友人の『渡部龍太』氏が責任監修した解説本 

定価 2100円(税別)



 学研が得意の軍事ムックである。これで陸・海・空のパーフェクトガイドが揃った。この本の特徴は正確な記述(解説)と、美しいだけでなく、ちょっと珍しい写真も掲載されていることだ。真っ先に気がついたのは、「市街地戦闘」訓練(15ページ)である。この訓練が昨年7月に行われて、どのような教訓が得られたかはうすうす知っていたが、実際の写真を見たのは初めてである。訓練はビルや住宅地などの市街地を想定し、潜入した敵工作員を殲滅する想定である。単にビルといっても、廊下もあれば地下もある。トイレや倉庫などの区画をひとつひとつ制圧するのは至難の技である。その間に、敵から弾は飛んでくるし、手りゅう弾も投げられる。それに敵はドアから出入りするだけではなく、各室にある窓からも自由に出入りできる。それにビルには、敵兵以外に一般人がいる可能性もある。市街戦とは相当に難しい戦闘技術なのである。今年12月には、専用の市街戦訓練所が小倉(福岡県)に完成する。
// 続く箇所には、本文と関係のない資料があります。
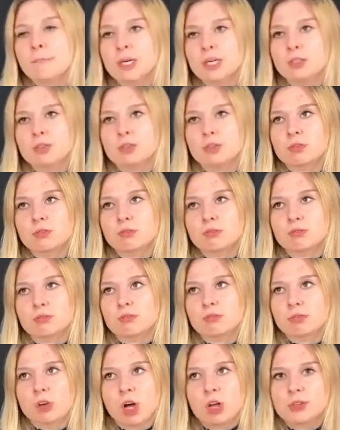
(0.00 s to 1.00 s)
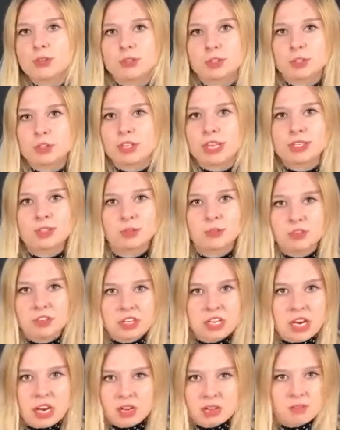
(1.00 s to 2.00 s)
But also, that's
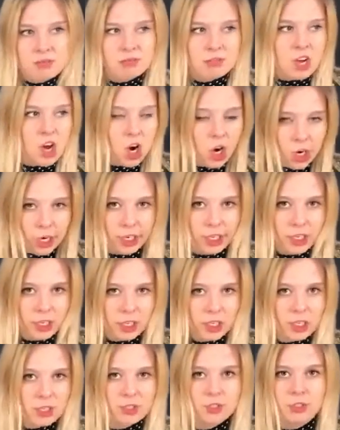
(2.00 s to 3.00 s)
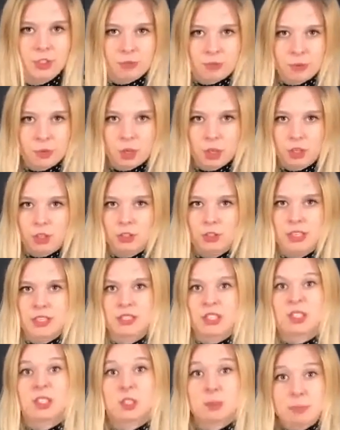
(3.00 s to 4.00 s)
very hard, it's difficult,
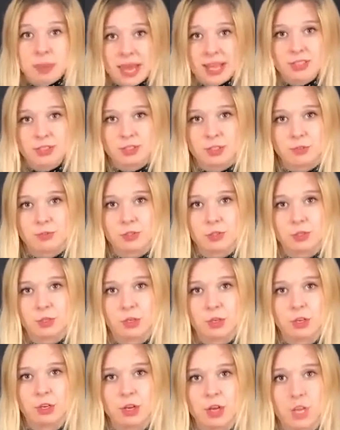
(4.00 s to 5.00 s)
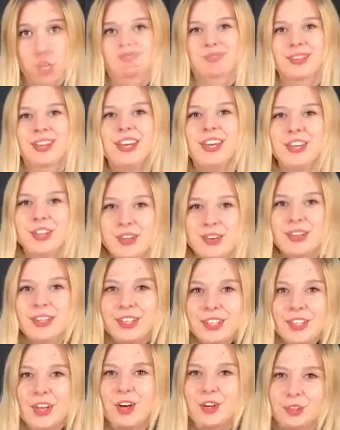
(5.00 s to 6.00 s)
it's expensive to do. You
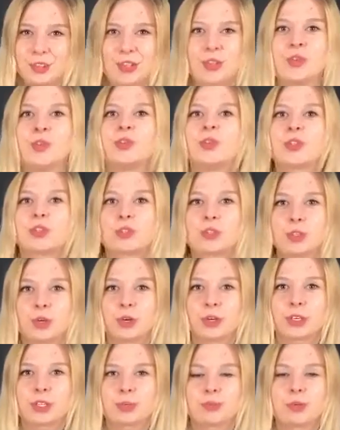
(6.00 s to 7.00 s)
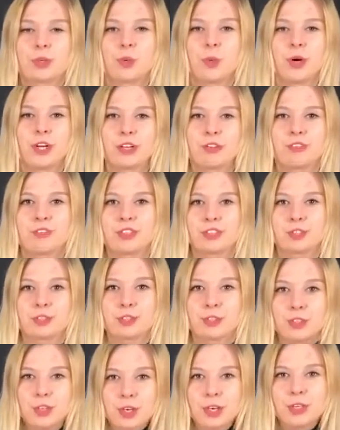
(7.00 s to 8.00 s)
can go to the source, but what if the
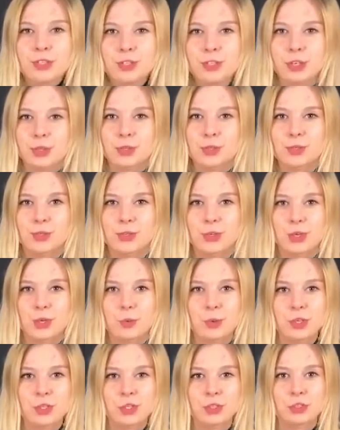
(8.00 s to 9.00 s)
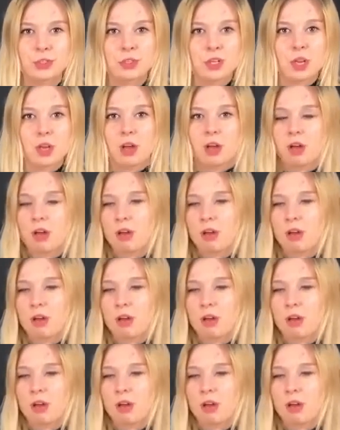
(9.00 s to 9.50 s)
source goes to you, which is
 99式155ミリ自走榴弾砲の写真、新型の軽装甲機動車、2001年から調達が始まる軽対戦車誘導弾(カールグスタフの後継)など、新しく珍しい写真もたくさんあった。

 また歴史年表など、資料的なものも掲載されている。私が自衛隊生徒時代に持っていたM-1小銃は、もう化石のような存在らしく、自衛隊主要装備の変遷表の片隅に載っていた。もし皆さんの中で、自衛隊とはどんな訓練をしているのか、どんな兵器を持っているのか、どんなものを食べているのか、どんな仕事をしているのか。陸上自衛隊にそんな素朴な疑問をもっている人にはお勧めの本である。私もさっそく仕事に役立たせたい。
写真は同誌の表紙と、市街地訓練のページ、それに下段の写真は軽対戦車誘導段である。どうやらこんどは撃ちっぱなし式になるようだ。戦車が戦場を支配した王座をミサイルに奪われることになりそうである。